直到最近,随着批判性动物研究的兴起,玛丽·雪莱的《弗兰肯斯坦》才开始充分公正地对待弗兰肯斯坦生物的混合性质,正如维克多告诉我们的那样,它是用“屠宰场”和“解剖室”中发现的材料建造的。然而,即使是动物研究学者也认为这种生物的大脑是“人类”的,因为雪莱的文本中没有任何支持的证据。在这里,艾伦·理查森将这种生物的可怕影响追溯到19世纪初发酵的双重焦虑,这两种焦虑在雪莱时代的脑科学和对它的公开反应中都有充分的记载。首先,在自然史、比较解剖学和生理学,甚至在疫苗接种争议等领域,人与动物之间的界限变得明显地模糊起来。其次,一种关于本能和先天心理倾向的新论述开始与创造论和对人类心理的白板描述相竞争——这一发展进一步侵蚀了人类和动物之间的界限。《弗兰肯斯坦的创造物》,一个真正的怪物混合体,既体现了这些焦虑,又夸大了它们,作为一个完全物质的,但理性的类人实体,有身体部位,也许还有神经器官和本能,可以追溯到动物。

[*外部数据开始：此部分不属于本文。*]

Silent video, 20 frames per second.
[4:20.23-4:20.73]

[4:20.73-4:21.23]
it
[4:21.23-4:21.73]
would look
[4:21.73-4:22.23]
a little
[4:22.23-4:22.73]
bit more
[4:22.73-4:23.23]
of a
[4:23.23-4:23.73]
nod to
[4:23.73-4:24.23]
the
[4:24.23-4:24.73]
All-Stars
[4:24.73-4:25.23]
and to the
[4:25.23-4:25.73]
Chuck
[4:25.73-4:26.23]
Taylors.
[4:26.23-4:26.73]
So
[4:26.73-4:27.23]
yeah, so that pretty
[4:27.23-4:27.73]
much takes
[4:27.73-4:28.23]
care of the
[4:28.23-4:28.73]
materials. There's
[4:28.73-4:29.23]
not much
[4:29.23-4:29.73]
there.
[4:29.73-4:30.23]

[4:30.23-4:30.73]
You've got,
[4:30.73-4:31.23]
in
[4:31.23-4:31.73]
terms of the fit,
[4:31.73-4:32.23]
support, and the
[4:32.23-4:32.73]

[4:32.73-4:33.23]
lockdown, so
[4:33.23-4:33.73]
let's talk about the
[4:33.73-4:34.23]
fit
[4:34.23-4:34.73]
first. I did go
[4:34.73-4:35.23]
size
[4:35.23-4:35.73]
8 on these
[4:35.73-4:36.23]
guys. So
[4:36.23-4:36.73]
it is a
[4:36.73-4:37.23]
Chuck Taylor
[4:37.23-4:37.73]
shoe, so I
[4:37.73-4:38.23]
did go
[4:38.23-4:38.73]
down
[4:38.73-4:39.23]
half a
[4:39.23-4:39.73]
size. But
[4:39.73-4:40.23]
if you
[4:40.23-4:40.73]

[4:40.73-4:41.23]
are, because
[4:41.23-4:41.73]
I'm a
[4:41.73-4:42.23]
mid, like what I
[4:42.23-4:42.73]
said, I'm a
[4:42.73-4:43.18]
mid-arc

本文章由计算机程序翻译,如有差异,请以英文原文为准。
Wild Minds: Frankenstein, Animality, and Romantic Brain Science
abstract:Only recently, with the rise of critical animal studies, have readings of Mary Shelley’s Frankenstein begun to do full justice to the hybrid nature of Frankenstein’s Creature, constructed (as Victor tells us) from materials found in the “slaughter-house” as well as the “dissecting room.” Yet even animal-studies scholars view the Creature’s brain as “human,” in the absence of any supporting evidence from Shelley’s text. Here, Alan Richardson traces the Creature’s horrific effect to dual anxieties that came to ferment during the early nineteenth century, both of them amply documented in the brain science of Shelley’s era and in published reactions to it. First, the line between human and animal was becoming notably porous, in natural history, in comparative anatomy and physiology, and even in such areas as the controversy over vaccination. Second, a new discourse of instinctive and innate mental tendencies had come to compete with both creationist and tabula rasa accounts of the human mind—a development that further eroded the border between human and animal. Frankenstein’s Creature, a literally monstrous hybrid, both embodies these anxieties and exaggerates them, as a fully material and yet rational humanoid entity with body parts, and perhaps neural organs and instincts, traceable to animals.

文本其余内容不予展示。